• Entrance to CBFS
  • CBFS Pasture
  • CBFS Lab
  • Tree Frog
  • CBFS Students


The first Anglo settlers of Walker County were Pleasant and Ephraim Gray, who arrived in the area around 1834.  They opened a trading post with the neighboring Bidai Indians, and named the village that developed around them after Pleasant’s former home in Huntsville, Alabama.

The land that is now CBFS was originally deeded by the State of Texas to Benson Resinhoover in 1845.  In the early years a mill was built on Harmon Creek, which bisects the property.  Land use included timber and cotton production as well as farming.  Ownership changed over time. 

On February 4, 1931, the Gibbs brothers gave the land to the state for the construction of the Huntsville State Fish Hatchery. In the 1960s, the hatchery produced about one-third of the bass fingerlings released in Texas lakes. 

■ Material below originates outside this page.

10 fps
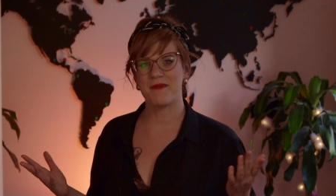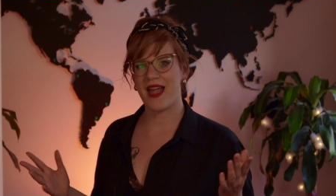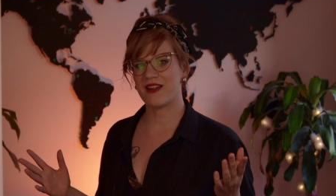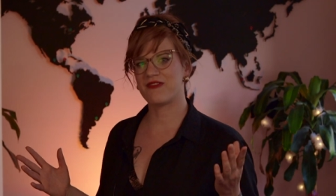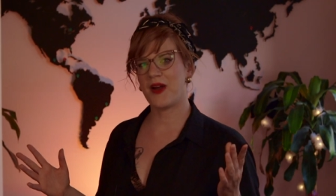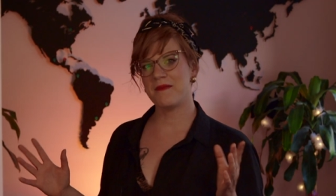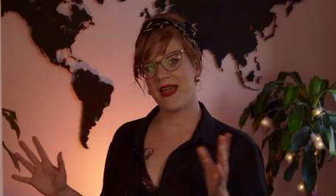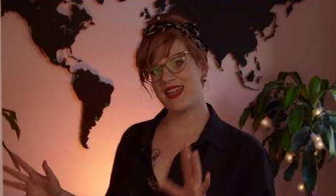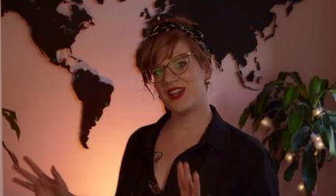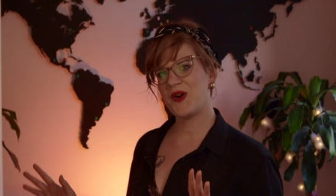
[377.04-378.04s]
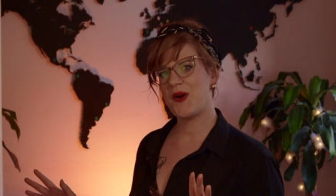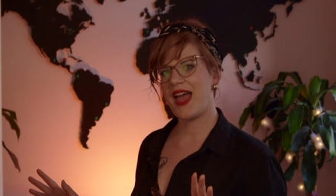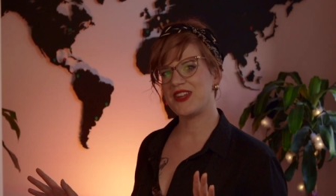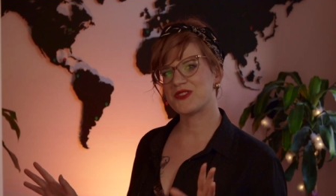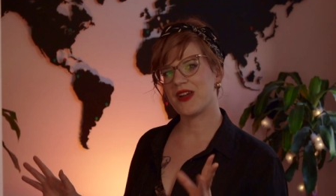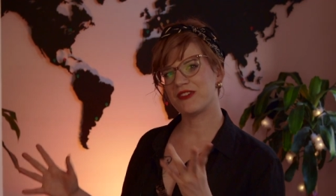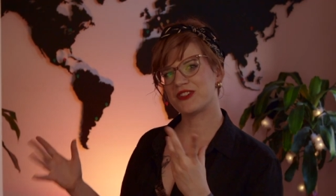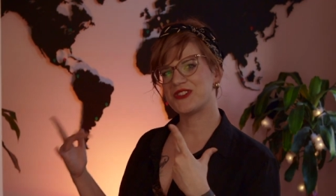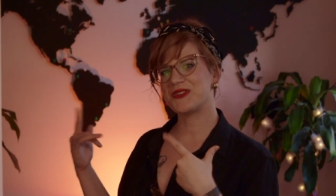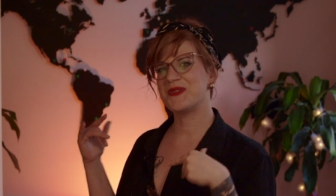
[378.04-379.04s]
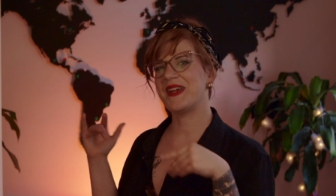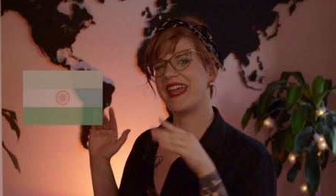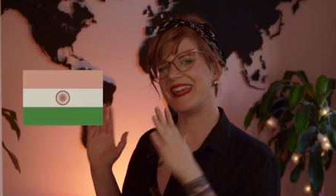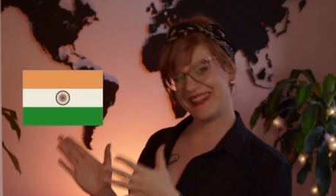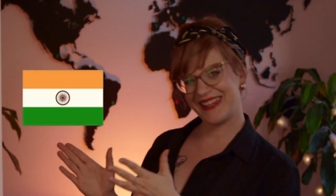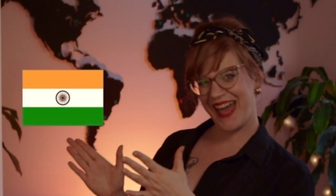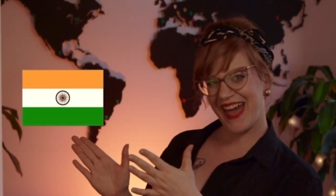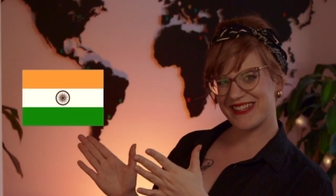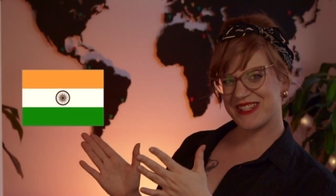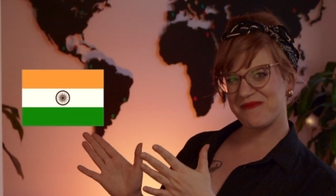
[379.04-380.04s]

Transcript: back from Mexico and travel to India to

Water for the facility was provided by gravity flow from a nine-acre storage lake formed by damming Harmon Creek.  The facility was closed in 1986 when the dam was destroyed by a flood.  A redevelopment plan was canceled after an archeological survey, in 1994, suggested that the proposed actions would impact historic and prehistoric cultural resources.  Also, a biological survey found nesting red-cockaded woodpeckers, a federally endangered species, nesting on the property. 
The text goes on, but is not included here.